Well, kids. I don't have much for you tonight. Not that I ever do, but this time I'm REALLY boring. I could revert to one of my favorite crutches, writing a conversation I had with junior high kids on the way home from track practice, and then I could tell you about my nonexistent plans for the weekend. Does that work? No? Too bad. It's all I got.
I was taking Stinky's male friend J. home from track practice and they were trying to flash stupid gang signs and I did my mom duty by doing my best to deglorify gangs. I told them that when I lived in Los Angeles in 1988, you could get shot just for wearing red or blue depending on if you were on the wrong side of town. Stinky was doubtful and didn't understand much about the Crips or the Bloods so I told her the little I knew and tried really hard to make it sound unattractive. (but one thing I learned in the early eighties is that there's no fighting MTV video images) Then J. says, "yeah. My uncle got shot just for wearing plaid."
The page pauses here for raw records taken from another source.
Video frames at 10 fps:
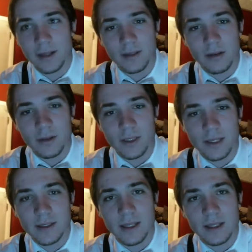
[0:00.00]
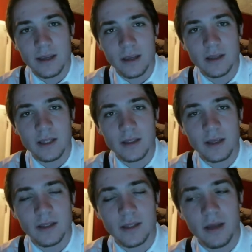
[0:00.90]
You know, because that's that's how you that's how you
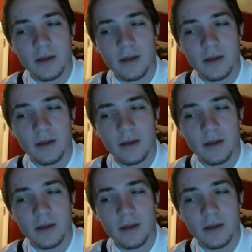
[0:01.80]
sound,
And I'm all, "Really? Who did that piss off? I guess I've never heard of a gang that wears plaid..."
"Well, he ran into a wild bunch of golfers," J. said. And I got to feel like a total asshole for being gullible for one and now I'm almost certain I've heard that joke before and forgot it, so now I get to start stressing about my early onset of Alzheimer's for two.
Now, on to my weekend plans....Well, uh. The truth is, I don't really have any and I'm not sure how I feel about that. There's a part of me that's kind of glad and I'm thinking about all the shit I could be getting done around the house, but then there's that other part of me that wants to find an excuse not to do anything around the house and would like to have some options.